Meg Foley: I’m really inspired by the closeness and connection the group is building. We have a lot of fun, we get super sweaty, we share a lot, and we feel a lot of feelings. Ha ha. At the beginning we began doing these daily dances as a way to warm up and tune to one another. They were bizarre and unexpected.

The thing that is really rising to the surface is structure—the ways of putting something together. We’re also talking about dancing as a value—as a thing—a proof of yourself, moving to the edges and then pressing your edges past yourself. It not having a beginning or an ending. We’re discussing goals of particular practices and what is foundation, and readjusting practices based on performer need.

FringeArts: What is the role of the audience in this work?

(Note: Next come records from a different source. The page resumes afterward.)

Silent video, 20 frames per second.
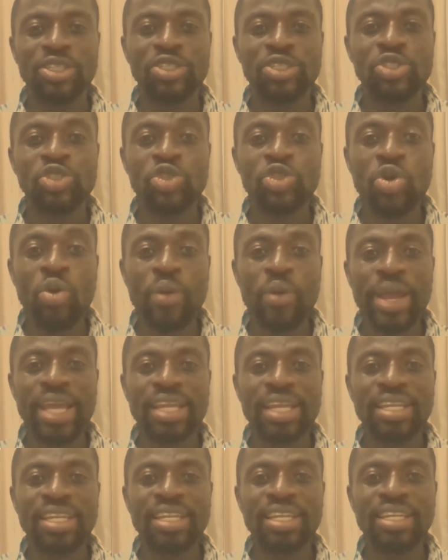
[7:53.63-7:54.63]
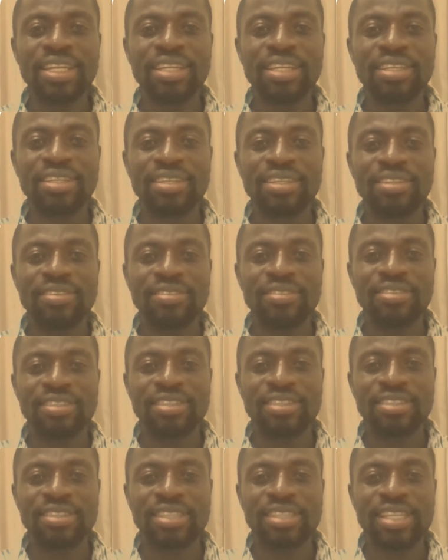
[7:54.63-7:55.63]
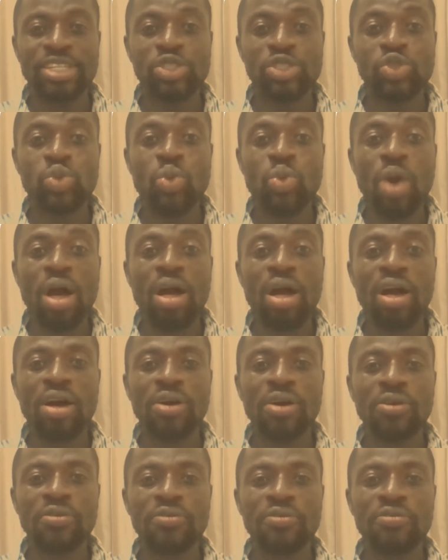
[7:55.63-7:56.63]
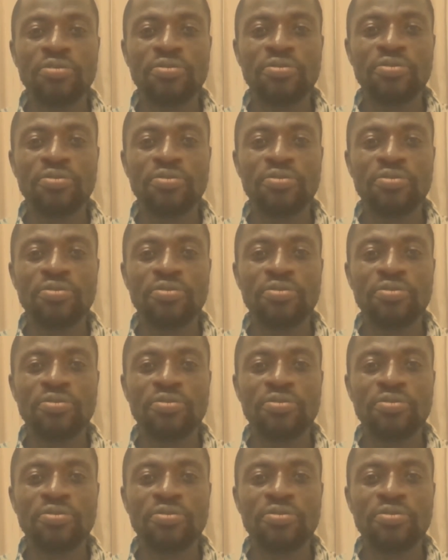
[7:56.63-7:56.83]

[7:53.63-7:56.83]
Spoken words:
during the 12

Meg Foley: The audience is super involved in the piece, and understanding how we consider and include them is a part of each practice that we do. The piece is intimate, emotional, and physical and includes the viewer in the consideration of environment and the group of the room. We try to read the room—look at the audience, talk to the audience, and see ourselves as constantly in relation. In doing this, we are equally taking care of ourselves being witnessed with what we’re giving and trying to take care of the audience by expressing gratitude for the presence of their live bodies.

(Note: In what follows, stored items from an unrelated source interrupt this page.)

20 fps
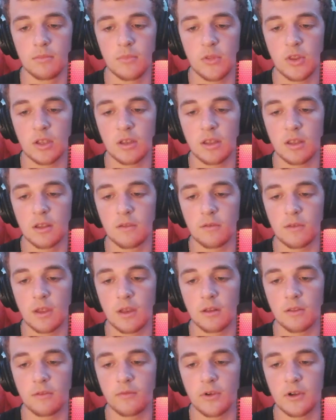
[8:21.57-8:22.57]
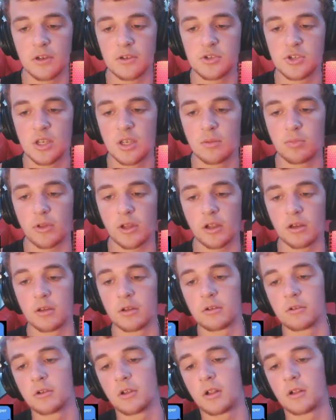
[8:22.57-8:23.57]
the kid said, "It's very cheap, like
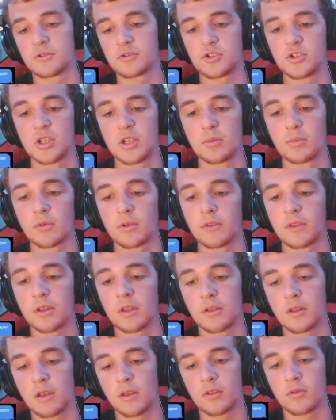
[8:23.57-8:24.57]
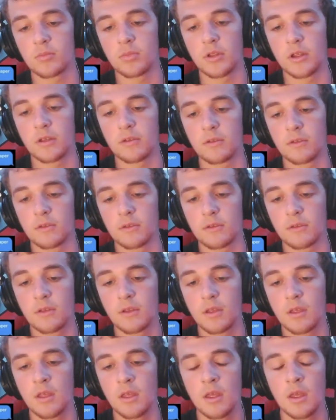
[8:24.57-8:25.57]
$100 cheaper than the other places."
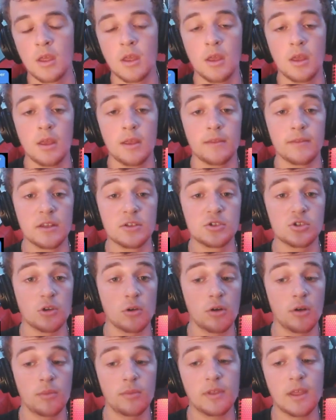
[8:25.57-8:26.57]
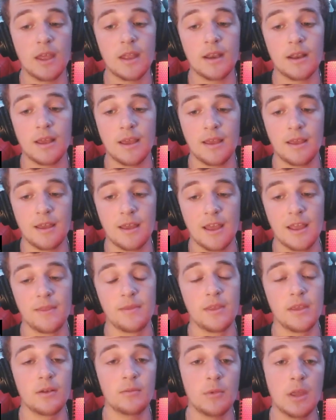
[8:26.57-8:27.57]
Then Jorobe said,
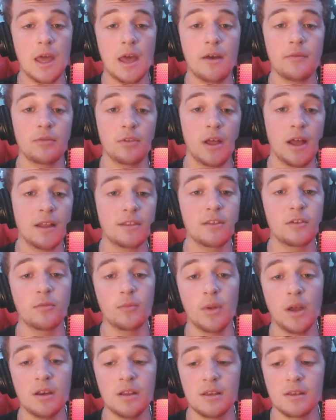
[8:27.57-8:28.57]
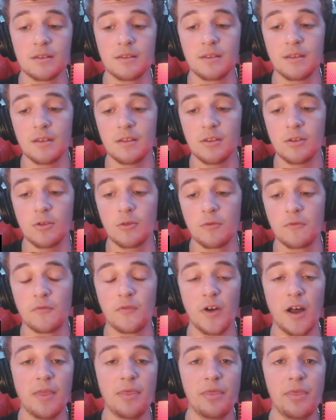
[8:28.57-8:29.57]
"And then we have lots of money to do
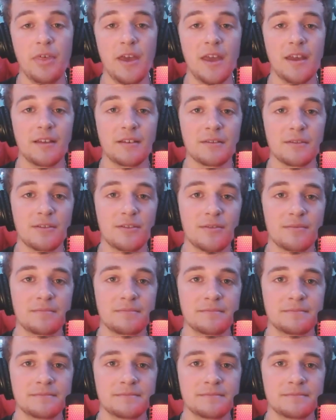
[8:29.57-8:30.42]
fun things.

The undergird. Photo by Eric Ashleigh.

One of the central practices culminates in directing attention at the viewer and describing touching them through words. The goal is to touch without touching—like really feel it and be moved to tears by it as it happens among this long landscape of talking about what our bodies are doing, what we imagine they could do, and about death/loss/grief, and amazingly enough, it happens. It’s like the floorboards lift up and the space becomes so full with drummed up emotion and sensation and image that a path is built to touch each other without touching, to really feel the contact of active relationship. We try to bring them with us, wrap our sensations around their bodies, and hopefully include their sensations and stories. Since most of these practices were developed for solo performance, that’s a very different relationship to the viewer that we are trying to figure out, literally right now in the rehearsal process. It may be that the front row is told that by sitting there they are consenting to our direct attention, so the audience has say in how implicated they want to be. But it’s all driven by the practices themselves and what kind of attention and awareness each performer holds within each practice. The same attention we give to ourselves, we give to each other and to the audience as well. So with the choreographic structure, it fluctuates, just like any relationship.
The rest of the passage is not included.